Steps to reproduce: I created several csv files to run neo4j-admin import. I can't share the files unfortunately. The import runs successfully without errors. In the graph there are: 8 different node labels, 3 relationship types, 700k nodes, 400M relationships. There's a specific relationship csv file (7 GB), containing 399M relationships out of the total ~400M, which leads to this issue. If I don't include that file, everything works fine.

When I operate a simple query e.g. match path = (h)-[r]->(t) where (('Gene' in labels(h)) and ('Gene' in labels(t))) or (('Gene' in labels(h)) and ('Variant' in labels(t))) return id(h), id(t)

I obtain the following error:

NOT PART OF CHAIN! RelationshipTraversalCursor[id=292159681, open state with: denseNode=true, next=292159681, , underlying record=Relationship[292159681,used=true,source=137047,target=271310,type=0,sPrev=292159682,sNext=292159680,tPrev=292196972,tNext=292152117,prop=295162289,!sFirst,!tFirst]]

I also run a consistency check and obtained: Consistency check 2020-12-06 16:35:51.426+0000 ERROR [o.n.c.ConsistencyCheckService] The next property record does not have this record as its previous record. Property[1756984,used=true,prev=-1,next=1703993, (blocks not loaded)] Inconsistent with: Property[1703993,used=true,prev=1703992,next=1703994, (blocks not loaded)] 2020-12-06 16:35:51.446+0000 ERROR [o.n.c.ConsistencyCheckService] The referenced property record is not the first in its property chain. RecordNodeCursor[id=201948, open state with: highMark=-1, next=-1, underlying record=Node[201948,used=true,created=false,group=202324,prop=1757084,labels=Inline(0x2000180001:[1, 6]),light]] Inconsistent with: Property[1757084,used=true,prev=4294902015,next=1757085, (blocks not loaded)] 2020-12-06 16:35:51.465+0000 ERROR [o.n.c.ConsistencyCheckService] The next property record does not have this record as its previous record. Property[2300852,used=true,prev=2300851,next=2300853, (blocks not loaded)] Inconsistent with: Property[2300853,used=true,prev=7092,next=-1, (blocks not loaded)] 2020-12-06 16:35:51.764+0000 ERROR [o.n.c.ConsistencyCheckService] The property chain contains multiple properties that have the same property key id, which means that the entity has at least one duplicate property. RecordNodeCursor[id=311733, open state with: highMark=-1, next=-1, underlying record=Node[311733,used=true,created=false,rel=399531100,prop=1286730,labels=Inline(0x2000100002:[2, 4]),light]] 2020-12-06 16:35:51.765+0000 ERROR [o.n.c.ConsistencyCheckService] The next property record does not have this record as its previous record. Property[1290137,used=true,prev=1290136,next=1290140, (blocks not loaded)] Inconsistent with: Property[1290140,used=true,prev=1245337,next=1290141, (blocks not loaded)] Consistency checking failed.Full consistency check did not complete

Can someone please explain what this means? Does it imply something goes wrong in the import? If yes, I'd expect an error message in the import process.

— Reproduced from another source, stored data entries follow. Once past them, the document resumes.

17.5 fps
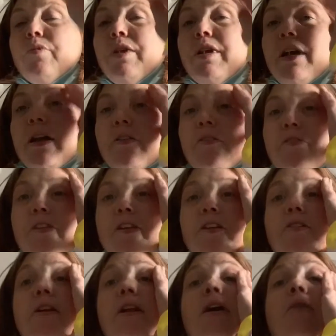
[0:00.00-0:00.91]
we got to
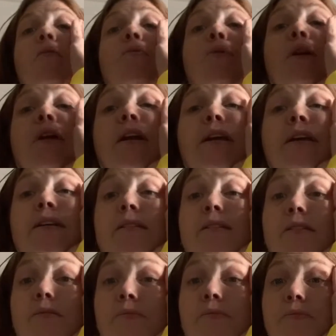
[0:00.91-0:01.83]
figure it out what it
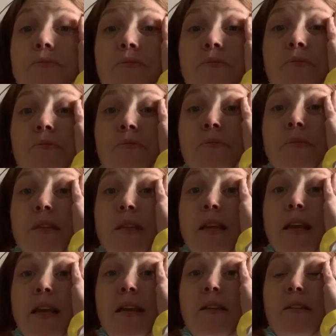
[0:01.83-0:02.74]
is.
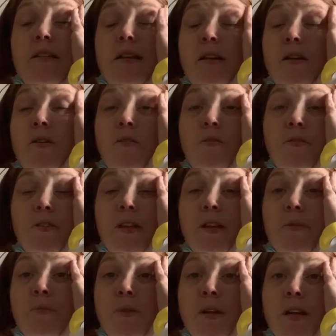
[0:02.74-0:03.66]
And
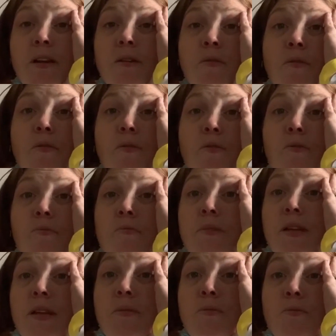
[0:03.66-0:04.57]
hopefully when I go
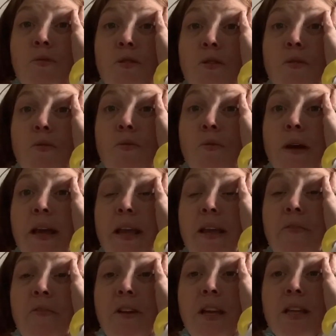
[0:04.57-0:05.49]
home, it will go away.
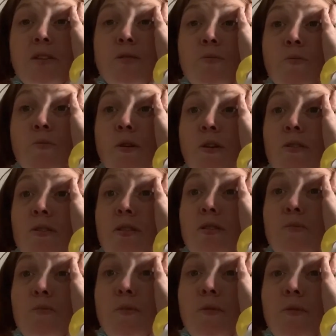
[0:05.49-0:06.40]
If it gets worse,
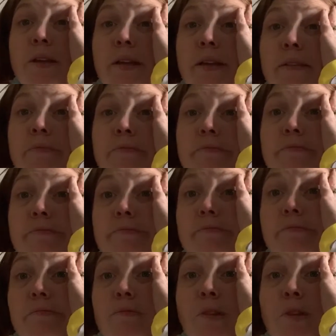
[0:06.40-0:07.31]
well
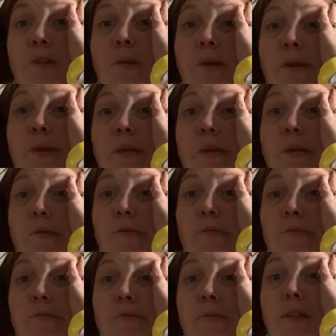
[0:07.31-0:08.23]
then, what are we
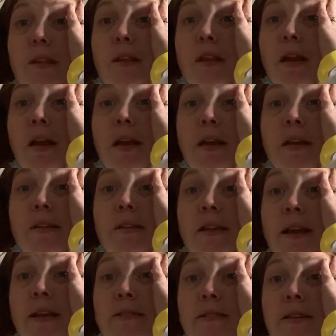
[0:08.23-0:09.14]
going to do? I
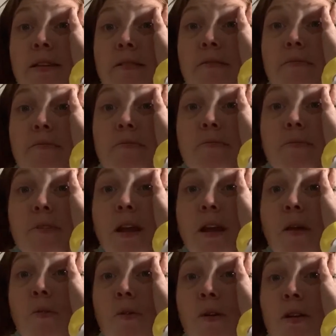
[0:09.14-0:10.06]
got tested,
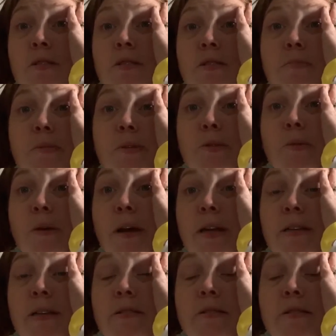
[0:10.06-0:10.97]
not once, but
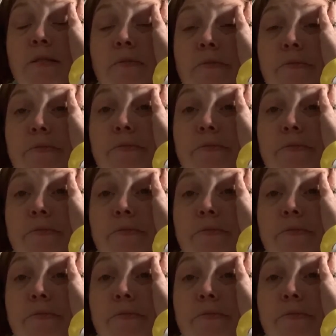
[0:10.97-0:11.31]
twice.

tinwelint commented 3 years ago

To me it looks like some issue with the importer, no idea of what yet. Could you share the whole command line, i.e. all the arguments to the import command?

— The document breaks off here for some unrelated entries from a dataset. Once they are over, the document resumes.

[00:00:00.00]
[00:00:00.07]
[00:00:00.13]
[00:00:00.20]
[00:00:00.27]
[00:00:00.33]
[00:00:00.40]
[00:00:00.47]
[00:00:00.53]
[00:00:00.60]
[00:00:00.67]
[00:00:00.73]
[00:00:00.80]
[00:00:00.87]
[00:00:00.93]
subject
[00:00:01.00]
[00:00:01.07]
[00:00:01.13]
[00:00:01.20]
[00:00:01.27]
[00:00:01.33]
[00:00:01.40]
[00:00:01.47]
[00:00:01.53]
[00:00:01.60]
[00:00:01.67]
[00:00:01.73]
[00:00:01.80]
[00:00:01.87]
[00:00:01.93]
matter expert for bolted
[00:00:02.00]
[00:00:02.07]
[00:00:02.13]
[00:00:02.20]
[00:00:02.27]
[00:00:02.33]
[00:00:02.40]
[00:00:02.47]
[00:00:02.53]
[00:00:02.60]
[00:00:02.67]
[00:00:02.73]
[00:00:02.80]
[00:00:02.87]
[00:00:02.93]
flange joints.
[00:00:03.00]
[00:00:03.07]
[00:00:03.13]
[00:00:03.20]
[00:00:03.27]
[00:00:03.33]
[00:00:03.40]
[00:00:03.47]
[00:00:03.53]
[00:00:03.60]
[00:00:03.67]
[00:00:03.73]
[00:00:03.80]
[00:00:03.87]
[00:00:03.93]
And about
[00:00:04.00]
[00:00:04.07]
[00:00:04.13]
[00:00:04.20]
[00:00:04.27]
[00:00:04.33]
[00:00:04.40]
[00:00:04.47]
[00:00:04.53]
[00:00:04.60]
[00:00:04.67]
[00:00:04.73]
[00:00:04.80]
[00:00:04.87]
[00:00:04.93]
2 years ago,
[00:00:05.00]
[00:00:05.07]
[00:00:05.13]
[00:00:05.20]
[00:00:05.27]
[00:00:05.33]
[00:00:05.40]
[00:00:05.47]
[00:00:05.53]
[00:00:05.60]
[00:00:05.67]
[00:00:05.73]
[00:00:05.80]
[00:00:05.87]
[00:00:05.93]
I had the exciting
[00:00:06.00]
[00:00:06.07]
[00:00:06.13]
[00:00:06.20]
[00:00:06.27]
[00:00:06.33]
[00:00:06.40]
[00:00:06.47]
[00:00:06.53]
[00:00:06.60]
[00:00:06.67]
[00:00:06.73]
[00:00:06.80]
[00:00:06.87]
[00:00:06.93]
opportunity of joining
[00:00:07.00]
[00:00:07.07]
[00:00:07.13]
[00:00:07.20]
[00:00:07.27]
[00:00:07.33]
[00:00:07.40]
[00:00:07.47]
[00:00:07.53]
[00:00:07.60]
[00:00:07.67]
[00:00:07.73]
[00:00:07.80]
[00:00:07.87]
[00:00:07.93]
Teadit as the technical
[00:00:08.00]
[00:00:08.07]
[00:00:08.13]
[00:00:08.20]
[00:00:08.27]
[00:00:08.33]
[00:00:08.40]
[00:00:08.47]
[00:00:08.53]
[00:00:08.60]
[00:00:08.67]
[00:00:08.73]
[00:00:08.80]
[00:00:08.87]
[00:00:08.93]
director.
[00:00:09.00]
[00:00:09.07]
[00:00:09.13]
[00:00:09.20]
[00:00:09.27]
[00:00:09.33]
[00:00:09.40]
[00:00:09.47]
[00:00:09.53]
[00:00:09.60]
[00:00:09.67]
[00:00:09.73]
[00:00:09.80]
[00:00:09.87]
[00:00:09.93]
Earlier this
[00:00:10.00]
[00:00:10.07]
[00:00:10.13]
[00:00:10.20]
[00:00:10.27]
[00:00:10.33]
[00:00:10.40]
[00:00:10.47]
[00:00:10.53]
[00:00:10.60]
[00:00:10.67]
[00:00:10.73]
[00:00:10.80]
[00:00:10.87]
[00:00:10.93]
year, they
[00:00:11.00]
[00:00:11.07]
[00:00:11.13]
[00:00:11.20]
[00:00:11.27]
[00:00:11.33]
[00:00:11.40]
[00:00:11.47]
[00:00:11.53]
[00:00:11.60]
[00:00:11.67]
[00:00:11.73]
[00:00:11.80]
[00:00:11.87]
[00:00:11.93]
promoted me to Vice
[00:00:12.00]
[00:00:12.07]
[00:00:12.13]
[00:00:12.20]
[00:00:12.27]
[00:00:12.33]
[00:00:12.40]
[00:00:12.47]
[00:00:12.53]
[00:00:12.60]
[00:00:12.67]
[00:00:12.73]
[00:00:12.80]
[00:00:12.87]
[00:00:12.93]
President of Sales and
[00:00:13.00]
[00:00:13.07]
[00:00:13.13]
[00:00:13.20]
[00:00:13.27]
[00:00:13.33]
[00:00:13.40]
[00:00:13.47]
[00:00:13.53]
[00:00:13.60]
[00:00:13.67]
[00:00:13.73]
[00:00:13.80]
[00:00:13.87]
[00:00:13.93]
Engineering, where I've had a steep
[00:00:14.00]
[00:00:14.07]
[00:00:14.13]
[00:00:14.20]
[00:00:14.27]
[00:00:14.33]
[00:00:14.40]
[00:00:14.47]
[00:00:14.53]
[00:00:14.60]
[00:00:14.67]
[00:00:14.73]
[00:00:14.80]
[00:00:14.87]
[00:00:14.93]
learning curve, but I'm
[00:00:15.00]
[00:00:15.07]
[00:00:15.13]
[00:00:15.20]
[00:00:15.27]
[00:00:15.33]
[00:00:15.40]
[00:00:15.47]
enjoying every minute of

flpgrz commented 3 years ago

Hello @tinwelint ,

Command:

neo4j-admin import --database neo4j \
--nodes=/var/lib/neo4j/import/folder/pre_processed/genes.csv \
--nodes=/var/lib/neo4j/import/folder/pre_processed/variants.csv \
--nodes=/var/lib/neo4j/import/folder/pre_processed/cells.csv \
--nodes=/var/lib/neo4j/import/folder/pre_processed/patients.csv \
--relationships=GENE_GENE=/var/lib/neo4j/import/folder/pre_processed/gene_gene.csv \
--relationships=GENE_VARIANT=/var/lib/neo4j/import/folder/pre_processed/gene_variant.csv \
--relationships=CELL_GENE=/var/lib/neo4j/import/folder/pre_processed/cell_gene.csv \
--relationships=CELL_GENE=/var/lib/neo4j/import/folder/pre_processed/pre_post_cell_gene.csv \
--relationships=PATIENT_CELL=/var/lib/neo4j/import/folder/pre_processed/patient_cell.csv \
--skip-duplicate-nodes

I think I can actually share the files, if you're interested. Currently clarifying this point.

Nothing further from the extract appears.